On this bumper posting day (it being the weekend and all, and I am waiting for my laptop-repartitioning project to finish, so I can have have a go at playing “Lineage”:http://www.lineage.com on it), it’s worth commenting on the “reviews” I’ve posted and will continue post in the future.
Basically, they’re not really reviews at all, in the newspaper, or magazine, or consumer-oriented website sense, where one would be looking for information about a product so as to know whether to track it down and devour it. There is, to what I write about the books and videogames I read and play, an element of evaluation, and I give everything a score. But more than that, they’re meditations on the form and content of those things: about what I liked and disliked, what worked well and what didn’t, what trends they might exemplify, and what they add to one’s experience of life (mostly, if at all, by imparting wisdom, which I would define, in contrast to intelligence, which is simply raw mental ability, as knowledge about how to live, and what to do in particular contexts).

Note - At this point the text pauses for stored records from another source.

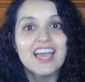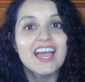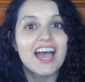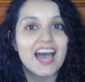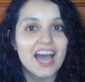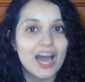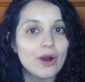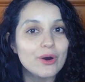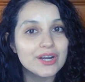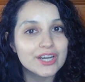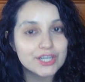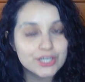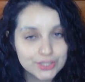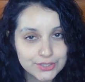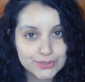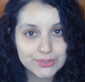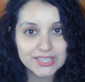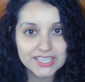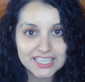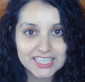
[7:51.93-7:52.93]
I'll
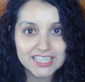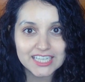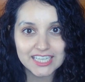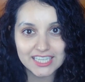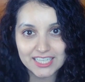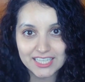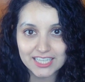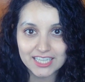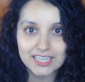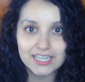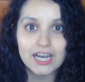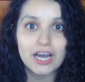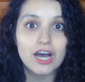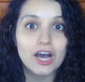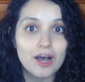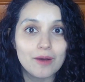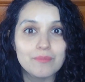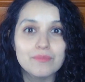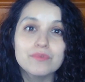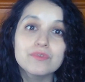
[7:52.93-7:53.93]
include it in
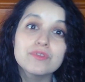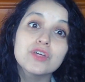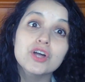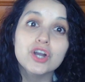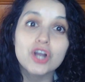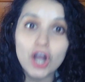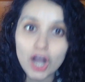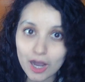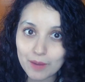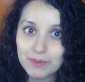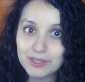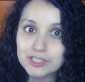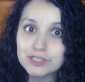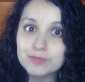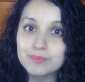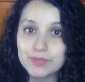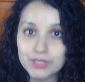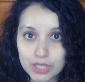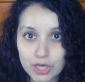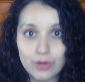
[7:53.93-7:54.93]
the comments
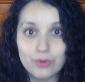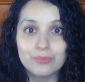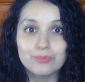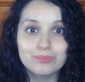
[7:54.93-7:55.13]
below.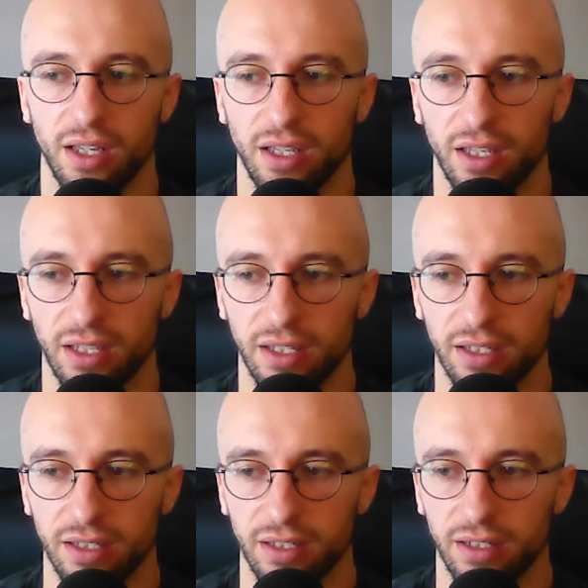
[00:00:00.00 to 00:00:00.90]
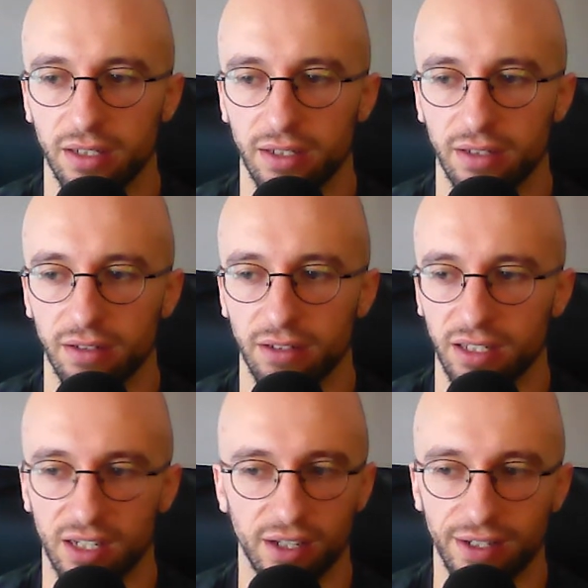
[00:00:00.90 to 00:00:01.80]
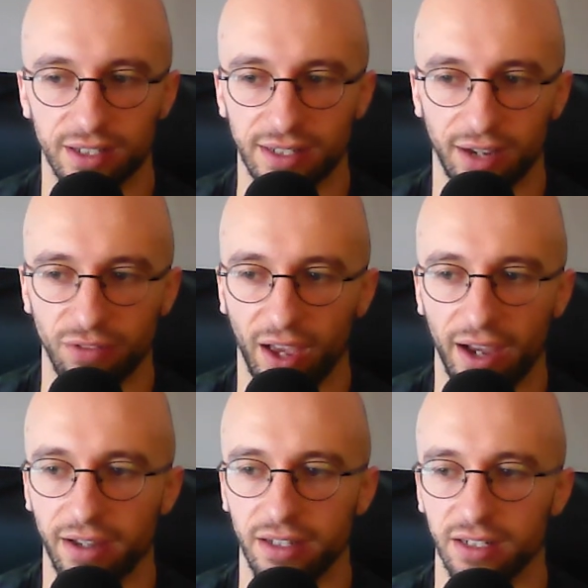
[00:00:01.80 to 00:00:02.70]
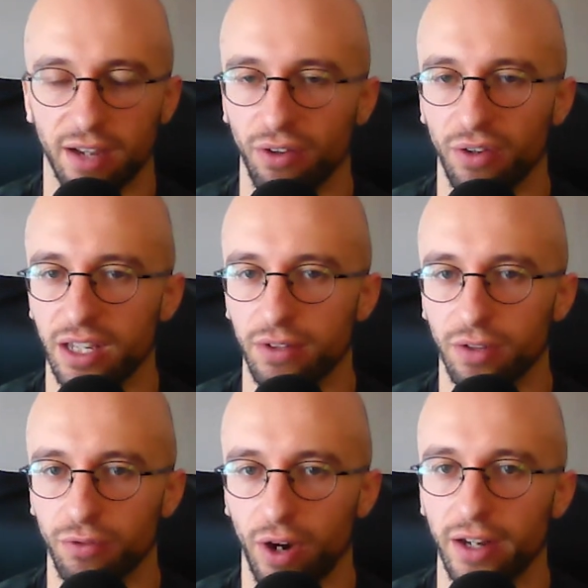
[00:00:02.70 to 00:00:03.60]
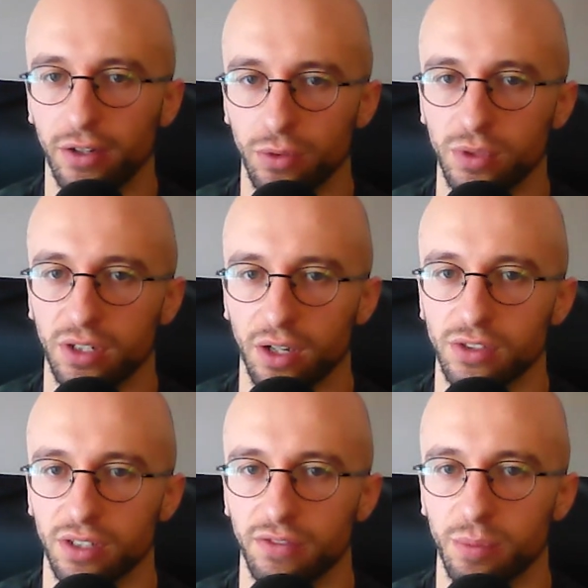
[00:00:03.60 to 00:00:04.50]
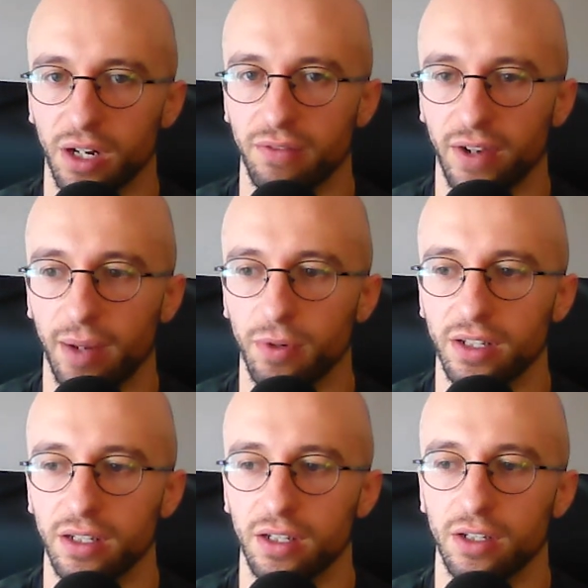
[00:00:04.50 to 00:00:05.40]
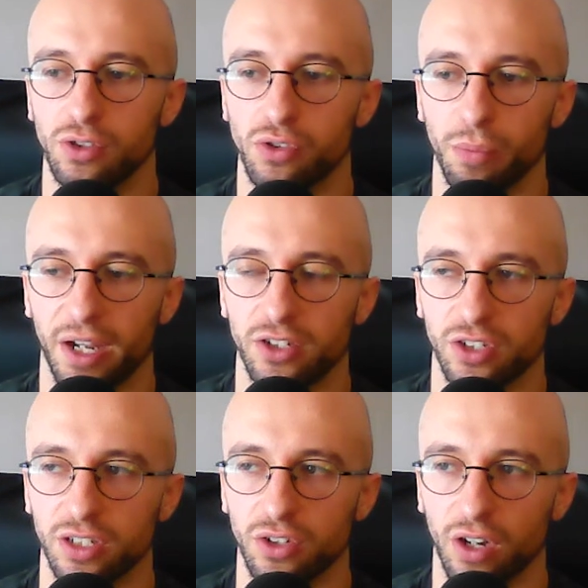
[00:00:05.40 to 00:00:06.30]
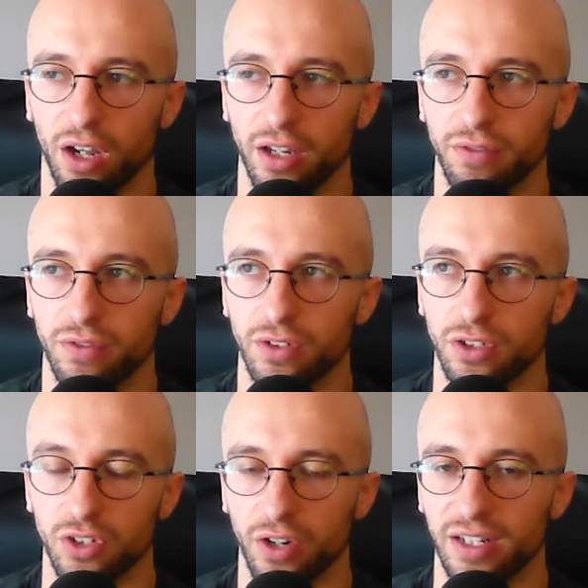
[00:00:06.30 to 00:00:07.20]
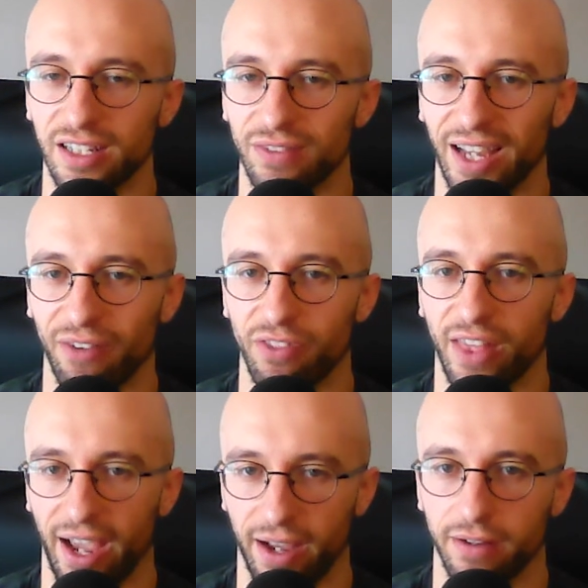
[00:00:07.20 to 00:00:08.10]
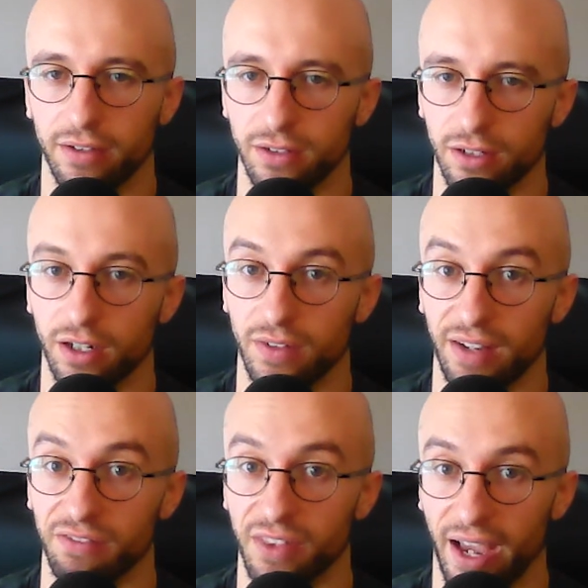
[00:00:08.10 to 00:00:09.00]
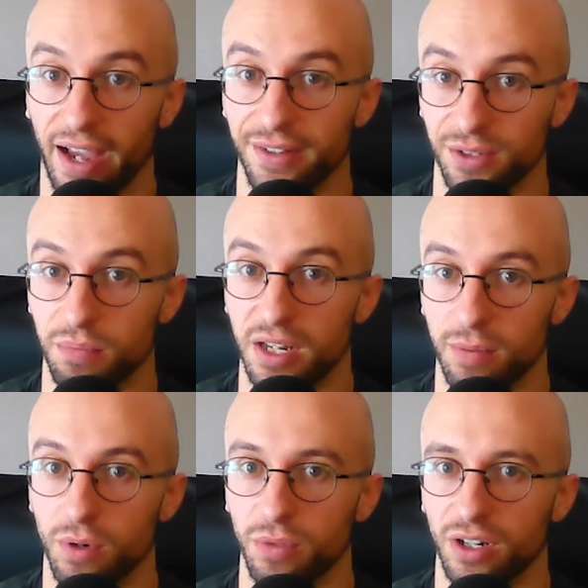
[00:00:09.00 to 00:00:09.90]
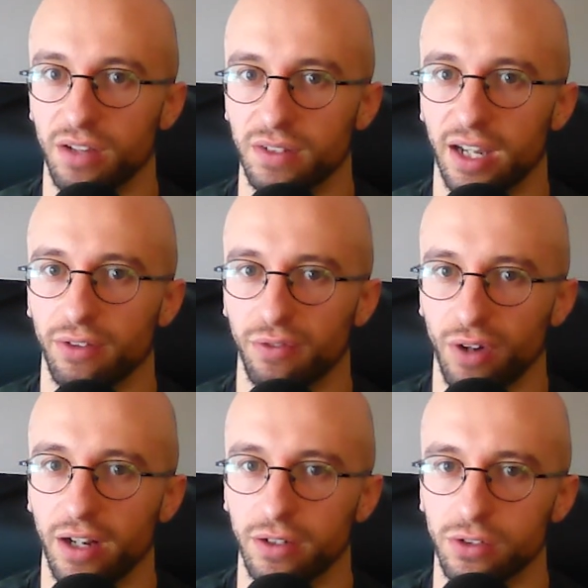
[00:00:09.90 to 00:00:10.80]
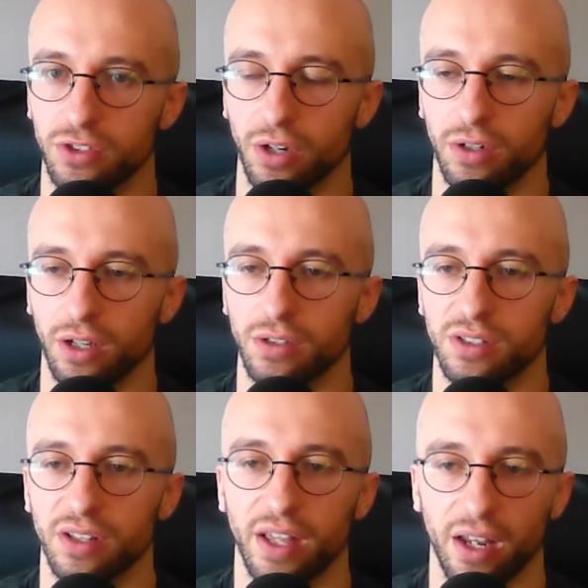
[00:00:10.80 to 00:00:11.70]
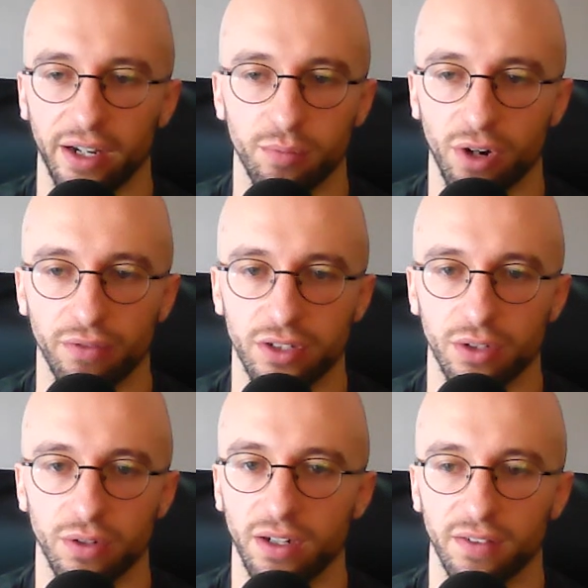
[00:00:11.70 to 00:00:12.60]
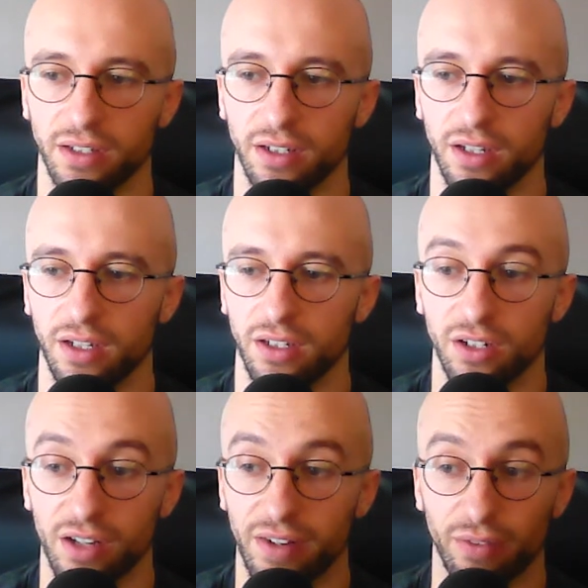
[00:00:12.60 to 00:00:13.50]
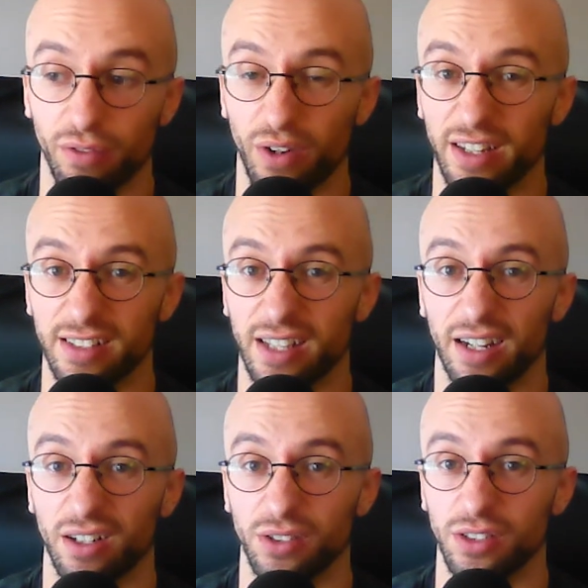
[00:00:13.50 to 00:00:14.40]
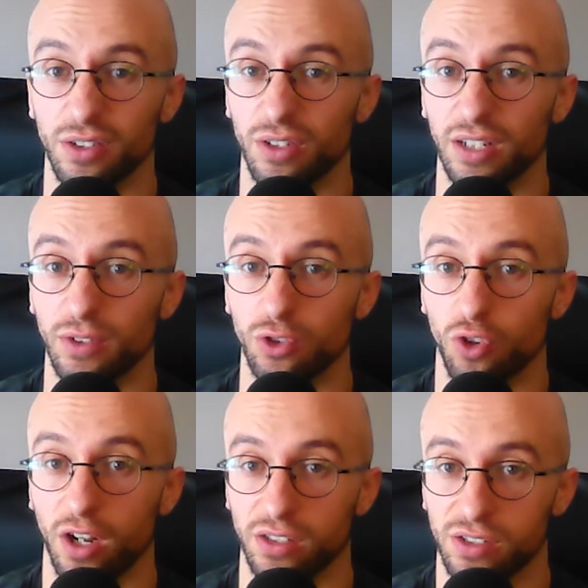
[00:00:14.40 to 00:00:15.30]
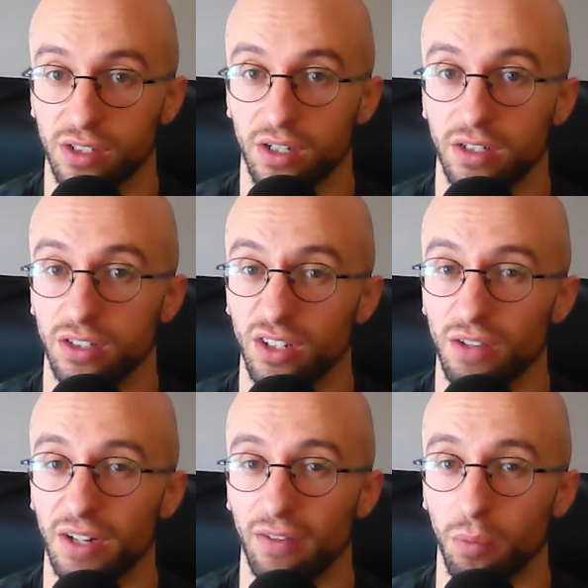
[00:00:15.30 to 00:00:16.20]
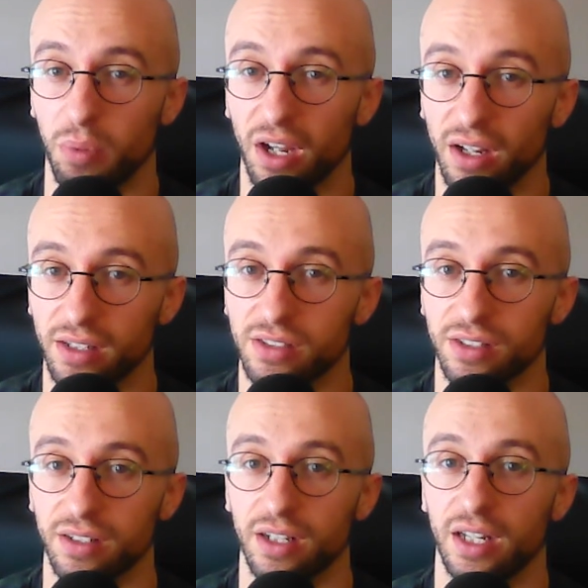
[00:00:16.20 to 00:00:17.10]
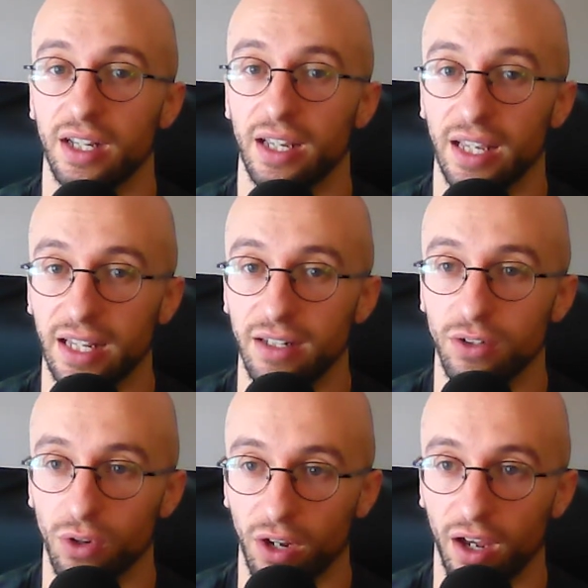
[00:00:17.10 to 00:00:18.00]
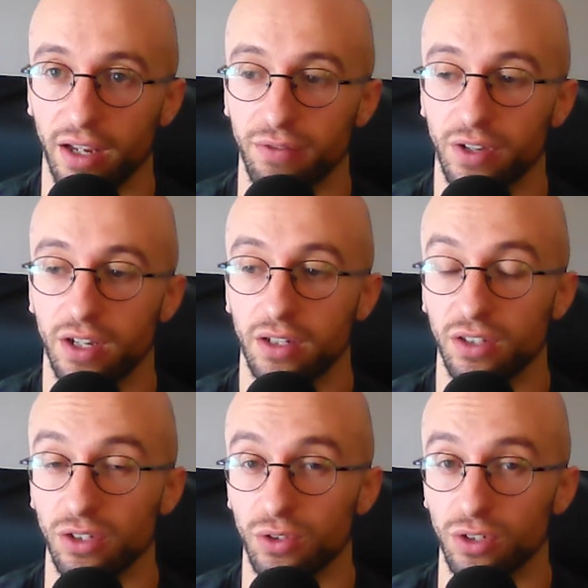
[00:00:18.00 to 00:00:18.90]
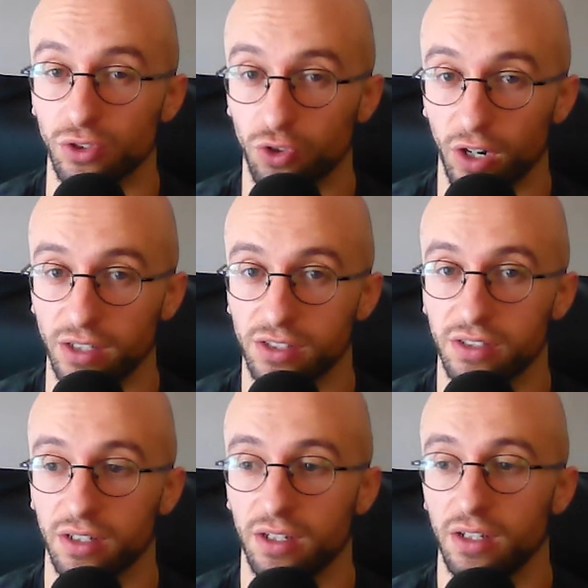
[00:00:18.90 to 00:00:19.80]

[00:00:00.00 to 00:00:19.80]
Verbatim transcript: He he clearly didn't have that. He didn't have a, even a friend who was close enough to be like family. So imagine in your life, you don't even have that. You don't even have that as a minimum. You don't even have a friend who's so close that they're like a brother to you or anything. You don't even have a friend that's that close that you can even trust. So you don't even have a person in your life that you can trust.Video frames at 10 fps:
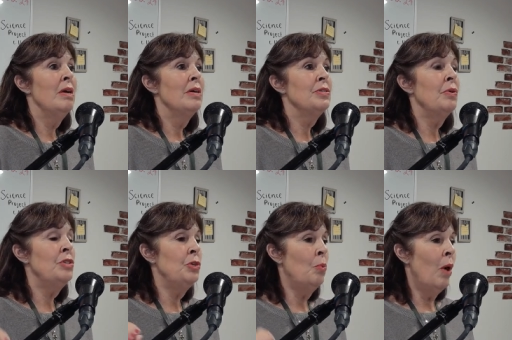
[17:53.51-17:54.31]
So
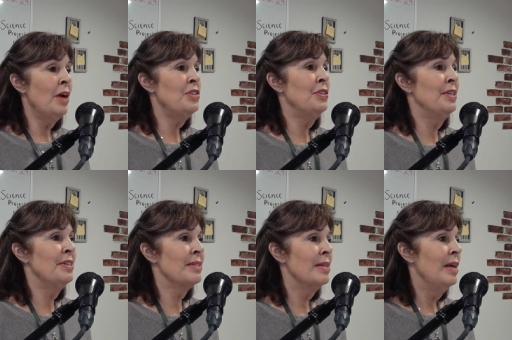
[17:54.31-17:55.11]
as you watch
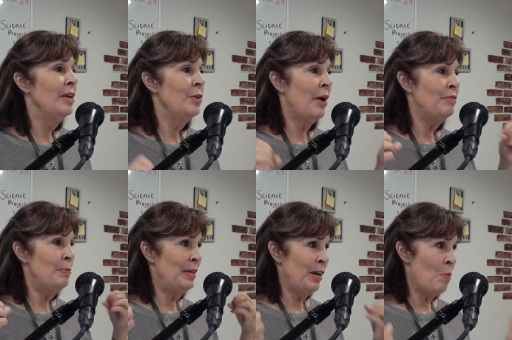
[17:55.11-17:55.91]
this, you have to
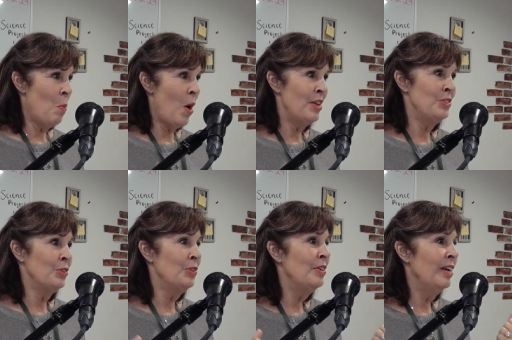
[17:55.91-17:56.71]
become wiser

There’s a significant diaristic element to these meditations. Art and ideas are important parts of my life, my experience of which is, to a large degree, an experience of reading, playing, writing, discussing, and thinking. Since March 2000, I’ve kept a personal record of my reading and gaming, that when I look back on the comments I left, can be a good reminder of the stage of development my own ideas were at, especially at the points where I read something that powerfully affected my outlook on life, like the novels of “Kenzaburô Ôe”:http://nobelprize.org/literature/laureates/1994/oe-bio.html/ (mid-late 2001) or Wittgenstein’s _Tractatus Logico-philosophicus_ (February 2004); inspired a bombastic comment (in April 2002, after reading Peter Carey’s _Bliss_, I wrote: “May I be his heir to Australia’s literary throne”); or just plain made me want to cry, like Hanif Kureishi’s _Intimacy_ (May 2003). You can tell a lot about a person from the media they have on their bookshelves (unless they don’t have any, which is a warning sign if ever there was one), and even more by understanding the way they respond to it. So these “reviews” are a journey, of sorts, inside my mind. If you find something there that inspires you to go out and look for something I’ve read or played, then I suppose maybe it’ll act like a regular review after all. And I do give everything a score out of 10…
Oh, and just as a warning, I consider spoilers necessary to a thorough discussion of a text, so watch out: my “reviews” will be full of them.